Another point Applebaum makes is that most people survived the GULAG, and the harshness of the conditions varied greatly between individual camps and eras. During the war, when there were severe hardships outside the camps, life behind the wire was particularly tough but conditions improved afterwards. The general idea was to get prisoners working not to kill them off, even if the result was just that. By contrast, the conditions in the Nazi camps were kept universally harsh purely as a matter of deliberate policy, independent of incompetence and outside factors.

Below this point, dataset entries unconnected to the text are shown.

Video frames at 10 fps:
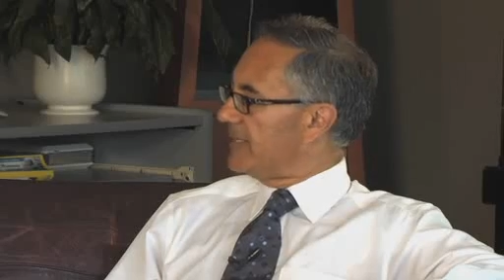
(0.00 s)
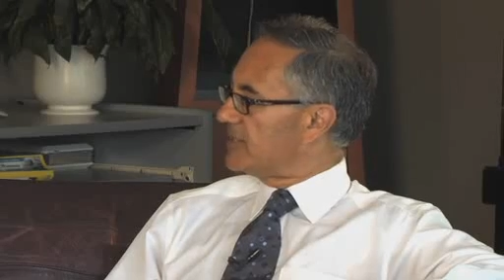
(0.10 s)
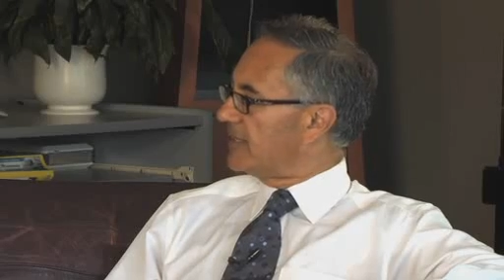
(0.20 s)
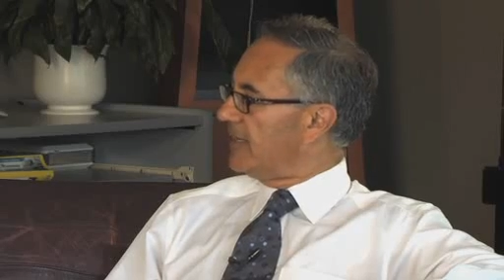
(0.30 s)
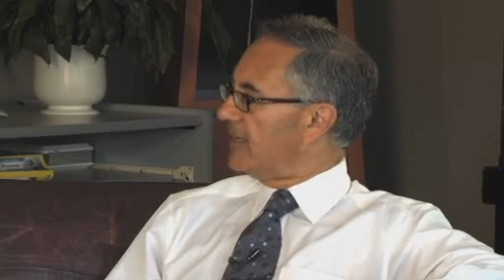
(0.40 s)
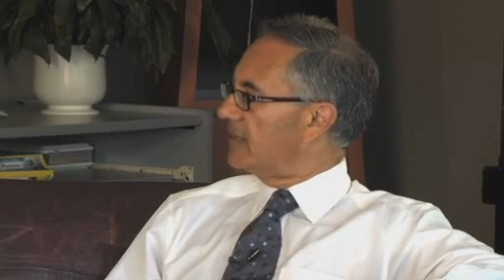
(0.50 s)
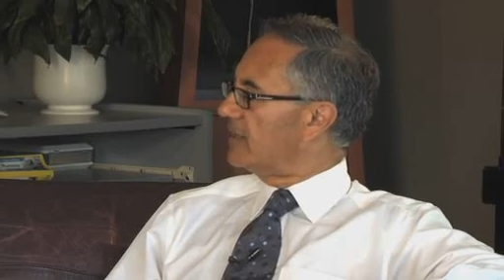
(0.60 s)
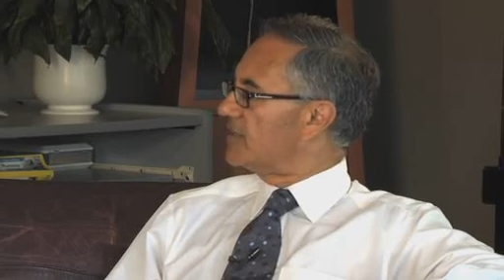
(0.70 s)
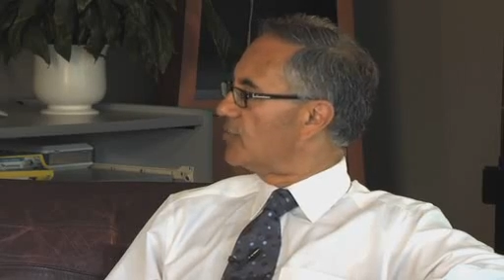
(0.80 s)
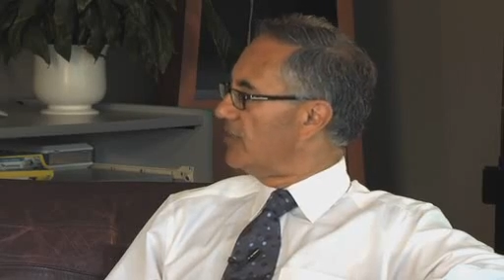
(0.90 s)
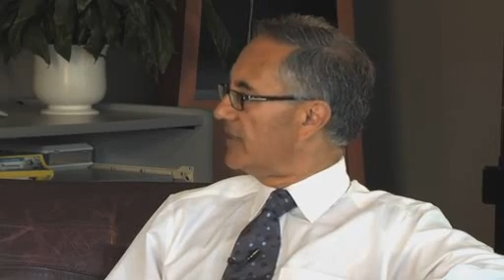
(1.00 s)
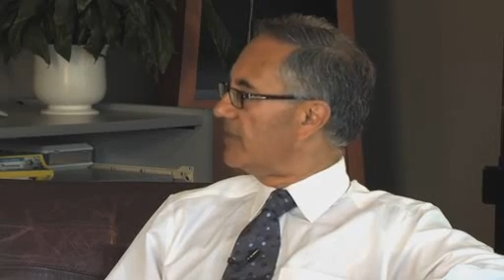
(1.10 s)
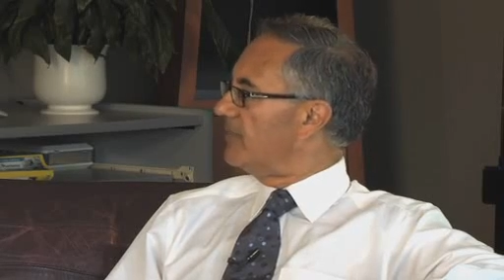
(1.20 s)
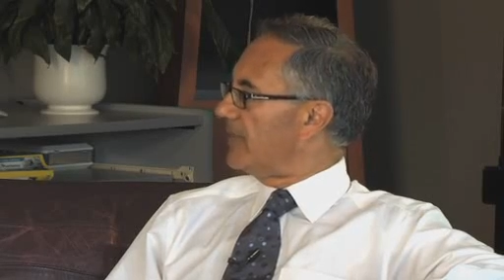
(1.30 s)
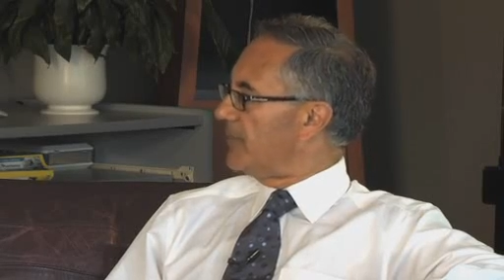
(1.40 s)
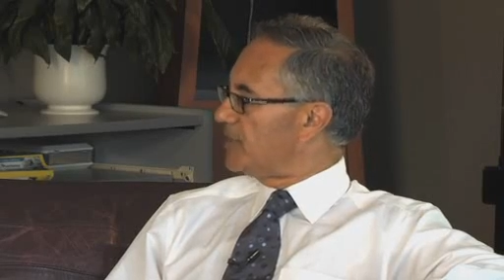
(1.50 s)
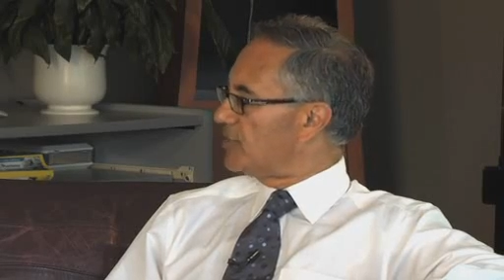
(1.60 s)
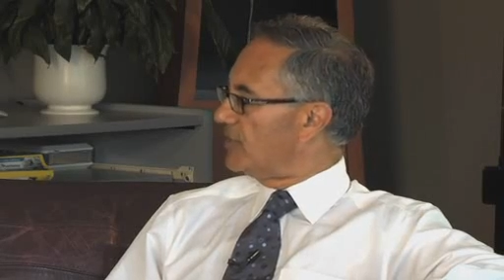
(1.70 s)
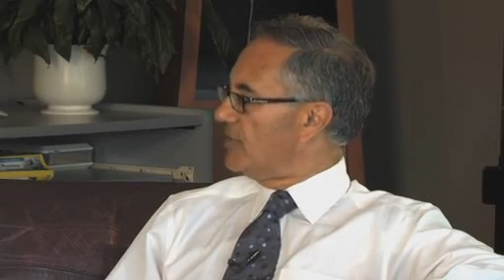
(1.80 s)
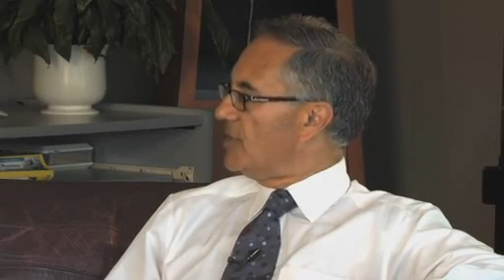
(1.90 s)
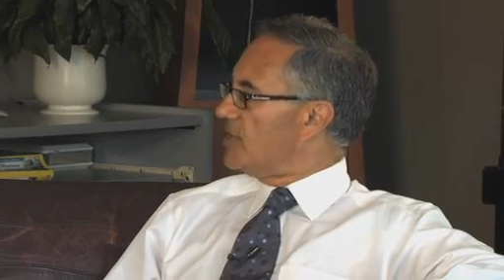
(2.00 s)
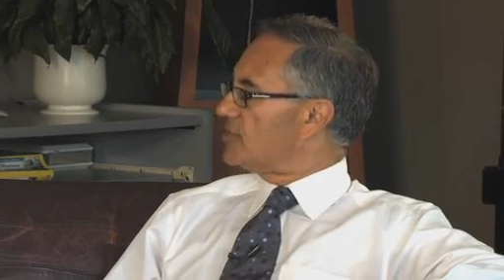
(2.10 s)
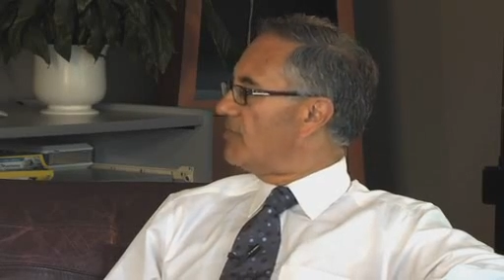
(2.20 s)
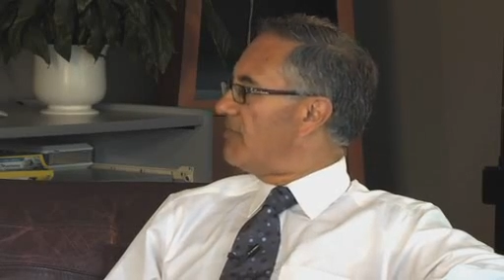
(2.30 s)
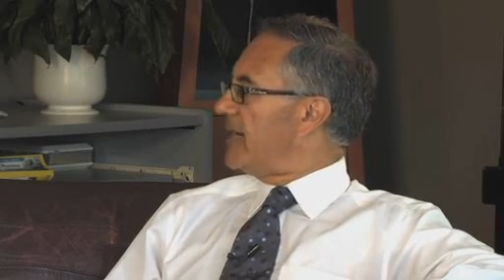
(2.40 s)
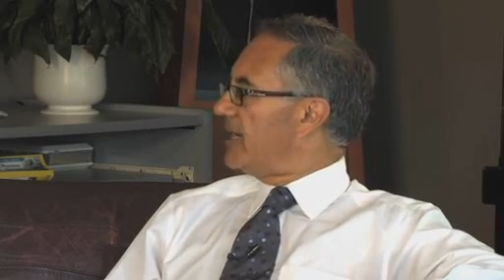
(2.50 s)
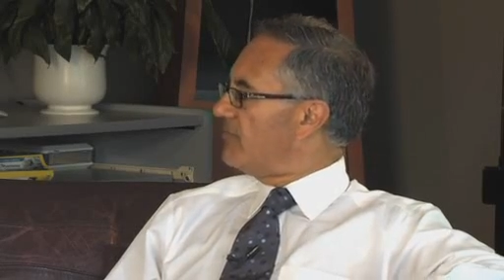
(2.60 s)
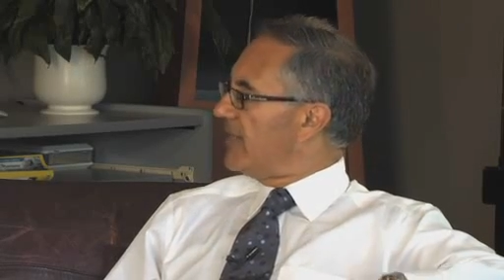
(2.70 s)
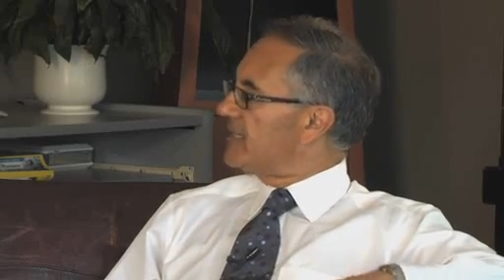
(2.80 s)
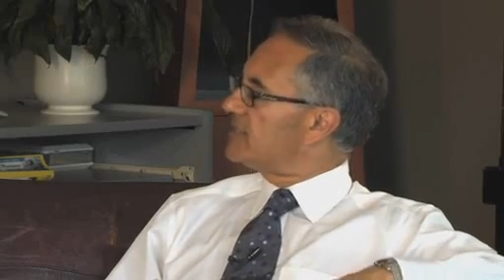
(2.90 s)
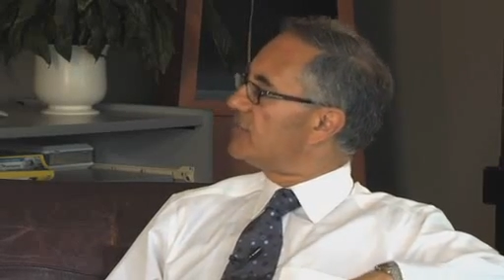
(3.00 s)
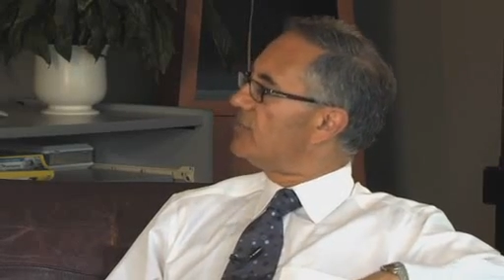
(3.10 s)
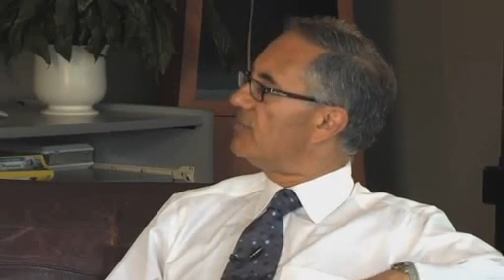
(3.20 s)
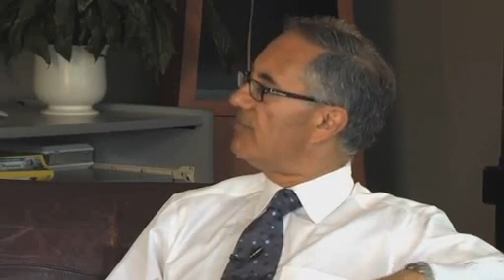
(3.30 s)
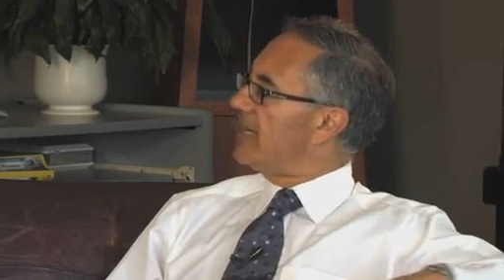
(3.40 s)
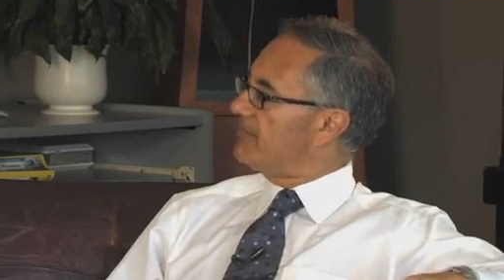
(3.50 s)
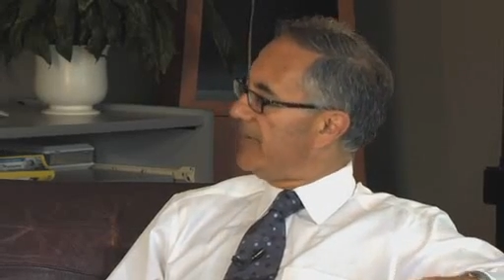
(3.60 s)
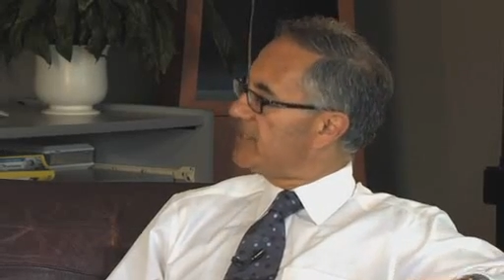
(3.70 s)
patient care, controlling the blood pressure. So my advice to my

The other point Applebaum makes is that the numbers in the GULAG system waxed and waned. The population swelled during times of repression and decreased during periods of relative calm, and it was quite possible for a Soviet citizen to be imprisoned, released, imprisoned again, and released once more. I presume there are instances of Nazi concentration camp inmates being released, but their numbers must be few and I expect are limited to particular groups such as troublesome POWs or non-Jewish Germans. I’ve never heard of anyone being released from an extermination camp, although Soviet POWs were held at Sobibor who may have been. Most accounts of the Nazis camps come from people who were liberated, not released. It’s worth bearing in mind that the inmates of the Soviet GULAGs were never liberated, they were simply released (into exile mostly, but released all the same).

As anyone who has read Applebaum’s book or Solzhenitsyn knows, the GULAG system was abominable in its entirety and absolutely horrific in parts, but it differed from the Nazi camps in some fairly fundamental ways. It’s why a comparison of the two can only be taken so far, and it’s important to acknowledge the differences.